──────── The input ────────

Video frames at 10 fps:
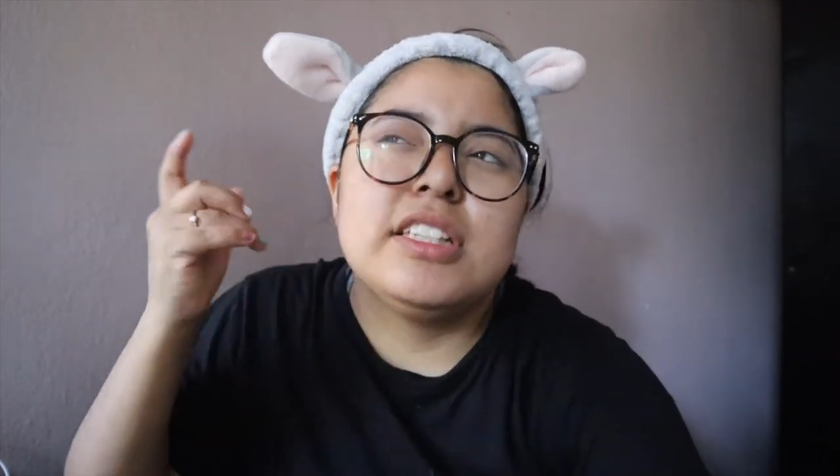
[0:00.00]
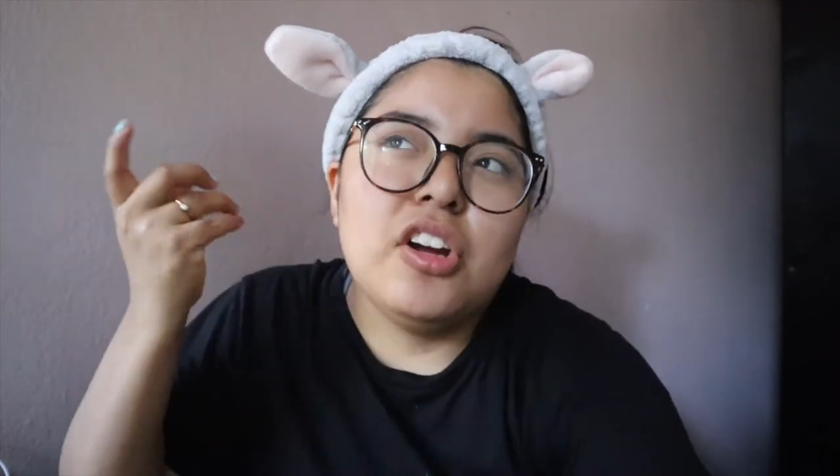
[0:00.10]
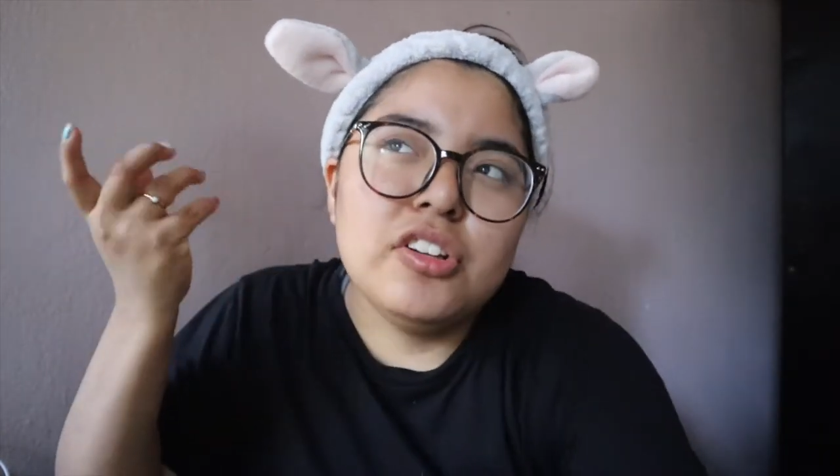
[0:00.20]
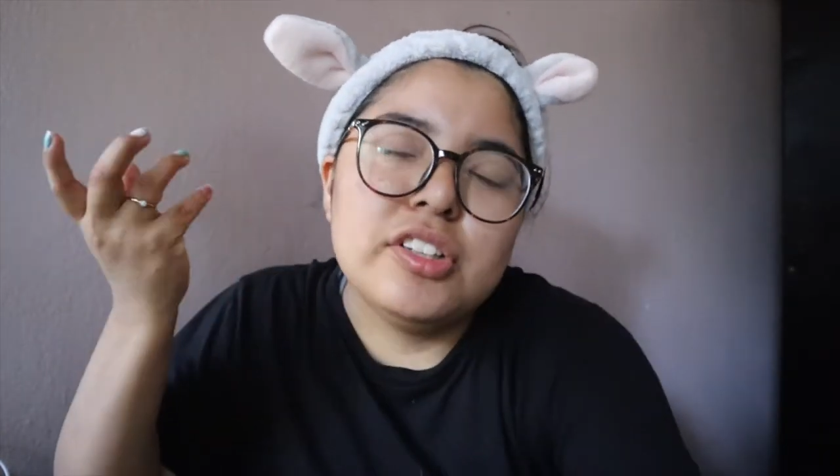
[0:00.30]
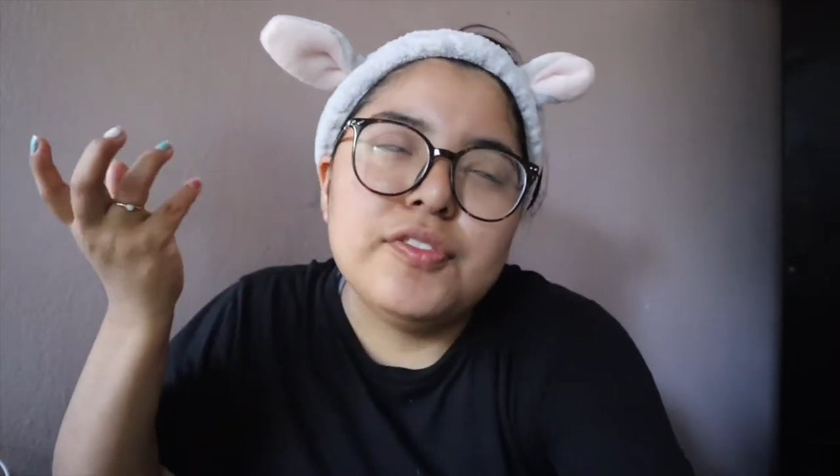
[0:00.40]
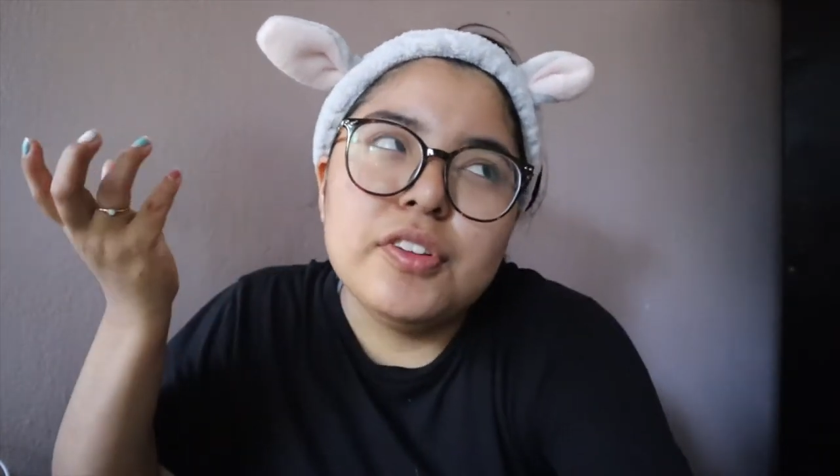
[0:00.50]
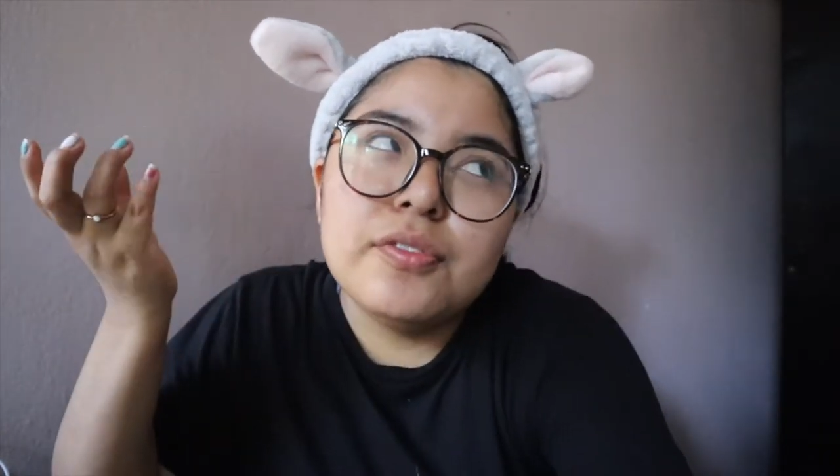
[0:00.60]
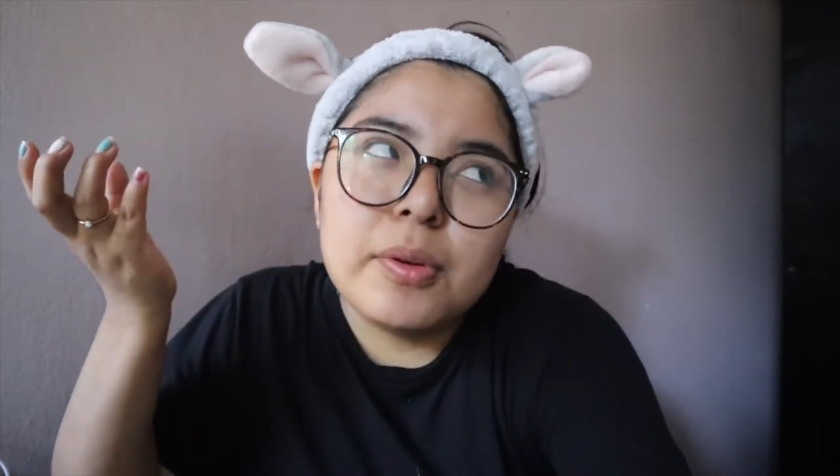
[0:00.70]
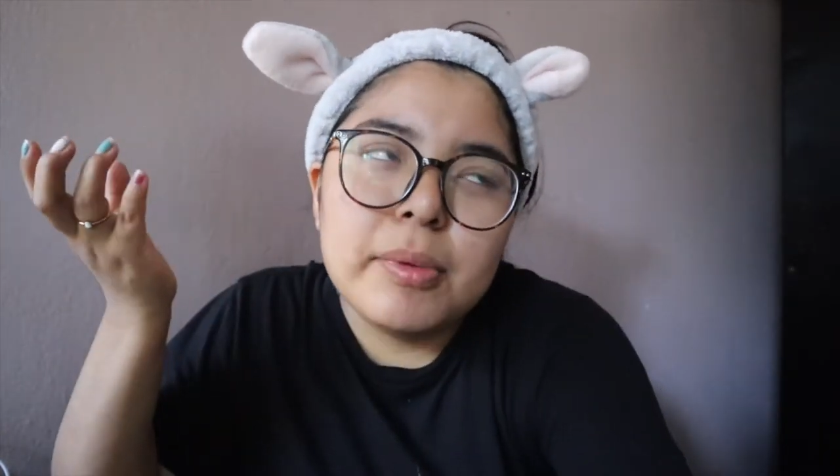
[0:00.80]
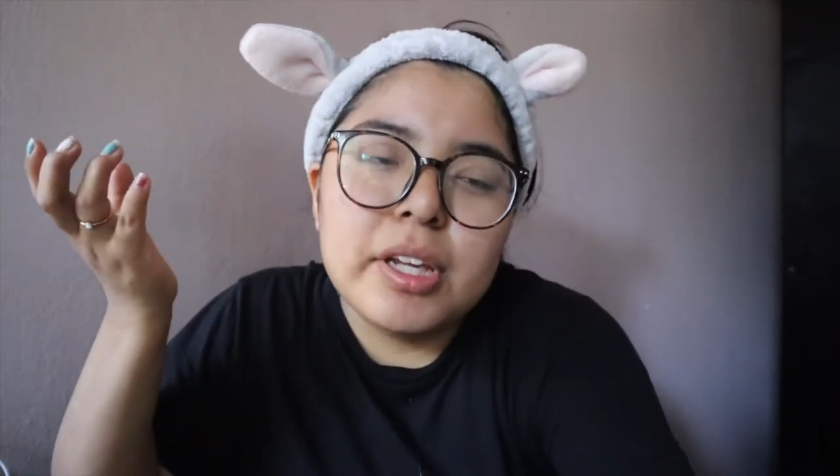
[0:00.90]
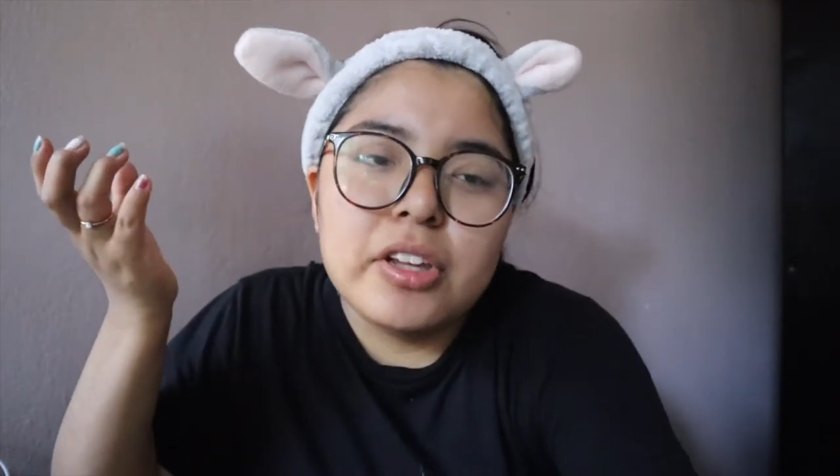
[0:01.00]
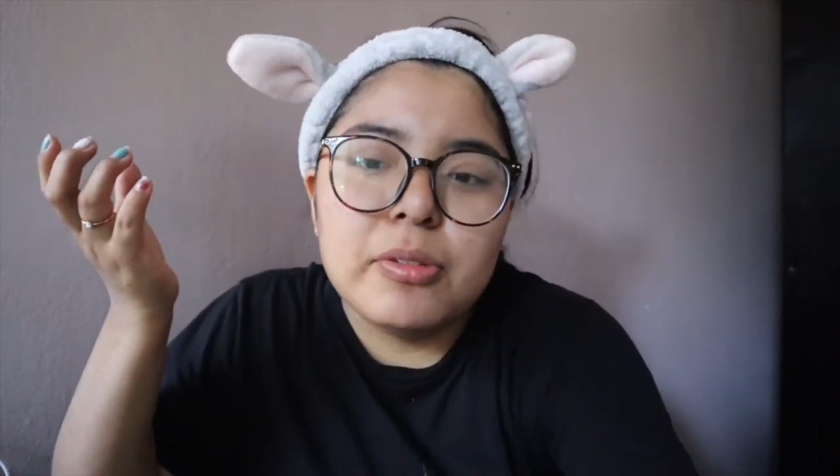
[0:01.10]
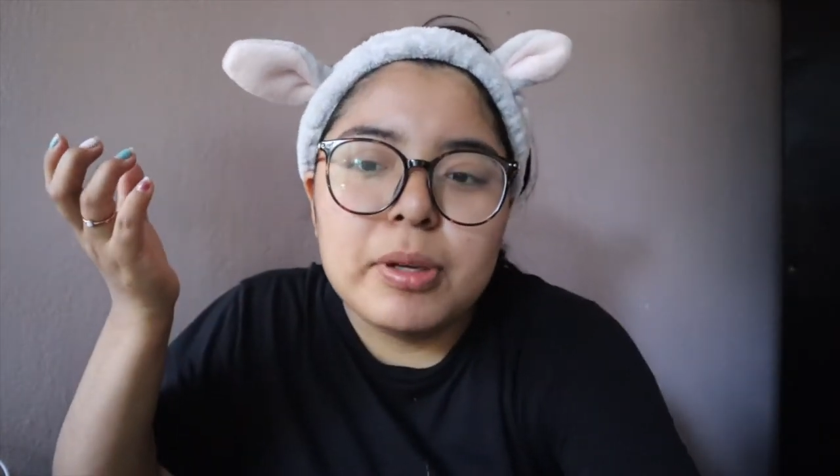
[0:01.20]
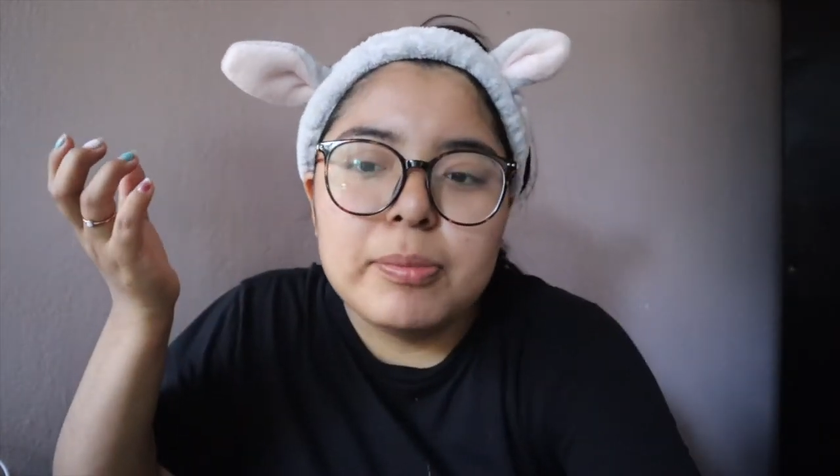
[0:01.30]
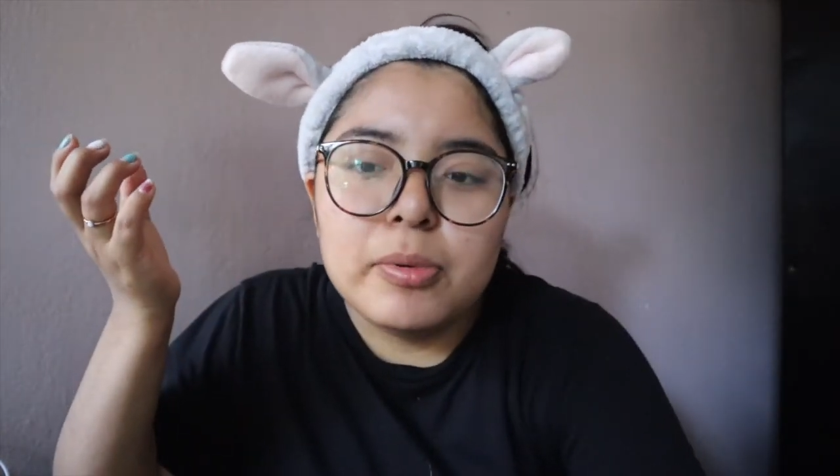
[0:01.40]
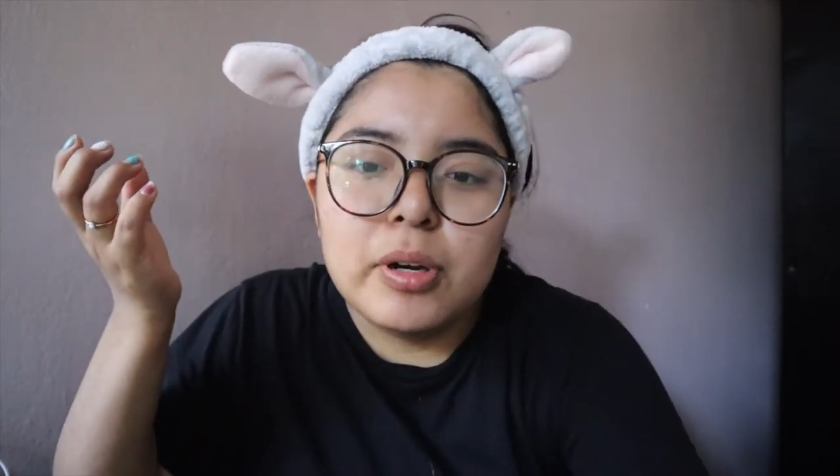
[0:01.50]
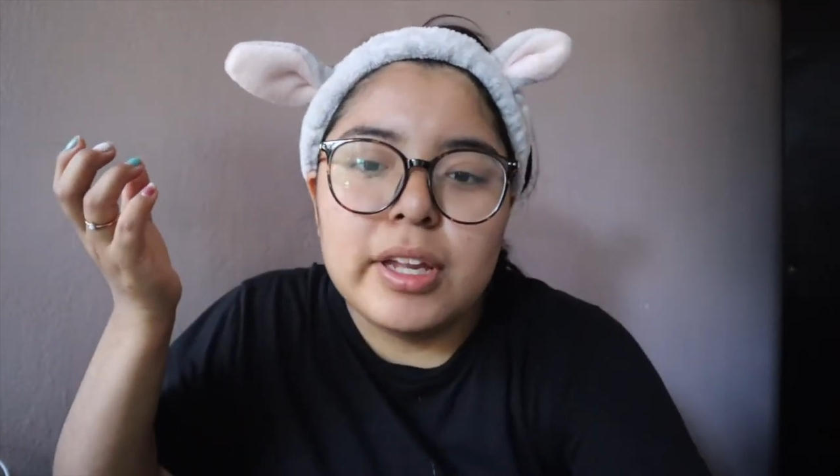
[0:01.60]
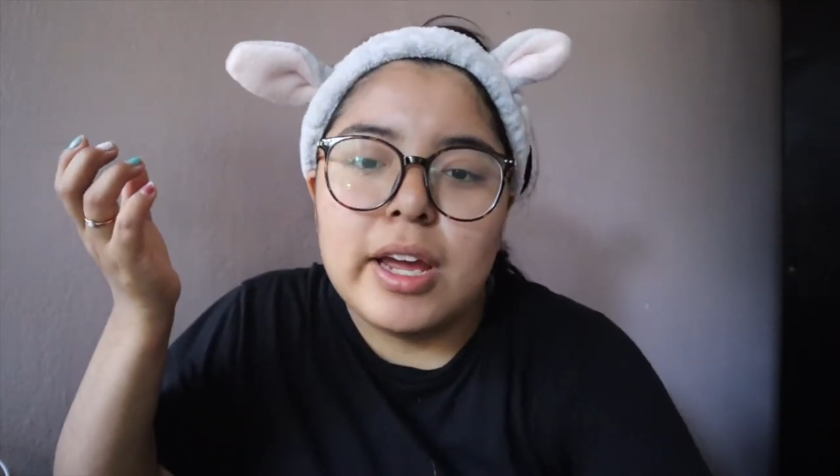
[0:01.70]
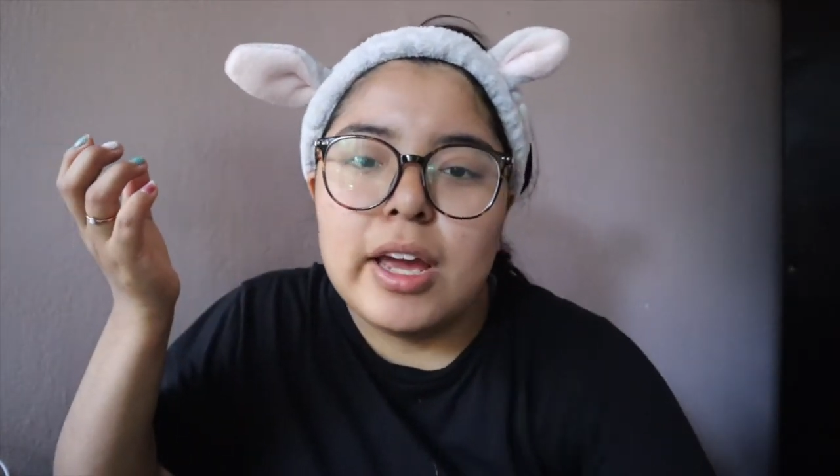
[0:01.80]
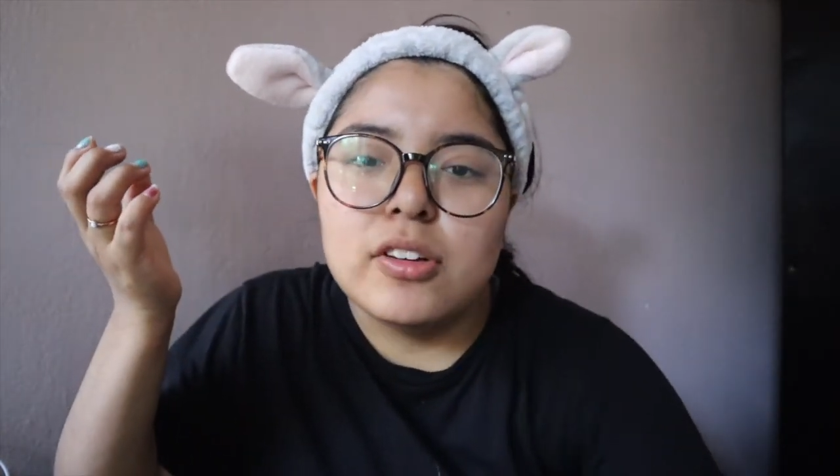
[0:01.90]
they are different from many other people
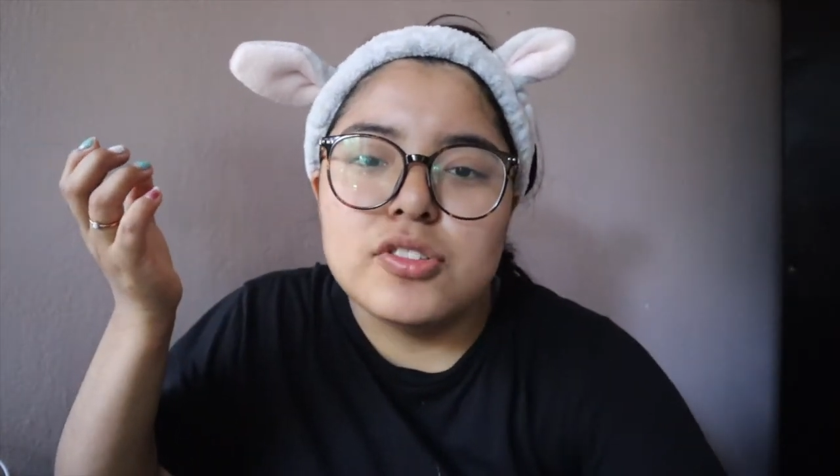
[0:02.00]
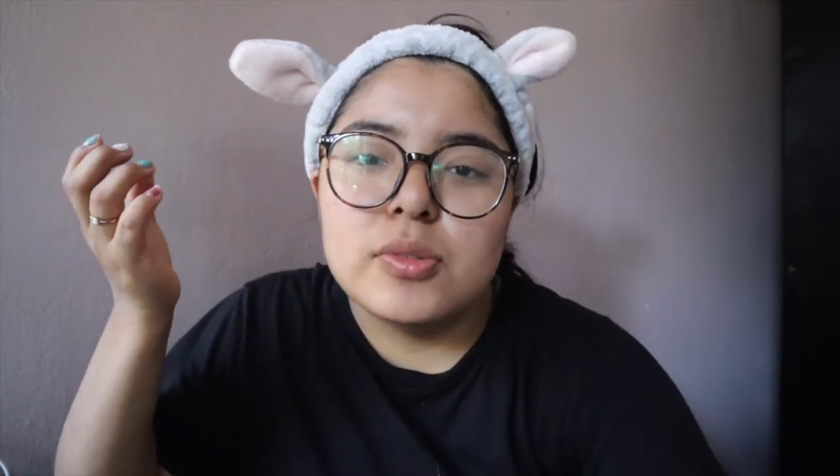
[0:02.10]
and I also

────────

> _Task statement_: In transcribing the listing, keep each word as it is and drop the pictures.

> _Solution_:
Video frames at 10 fps:
[0:00.00]
[0:00.10]
[0:00.20]
[0:00.30]
[0:00.40]
[0:00.50]
[0:00.60]
[0:00.70]
[0:00.80]
[0:00.90]
[0:01.00]
[0:01.10]
[0:01.20]
[0:01.30]
[0:01.40]
[0:01.50]
[0:01.60]
[0:01.70]
[0:01.80]
[0:01.90]
they are different from many other people
[0:02.00]
[0:02.10]
and I also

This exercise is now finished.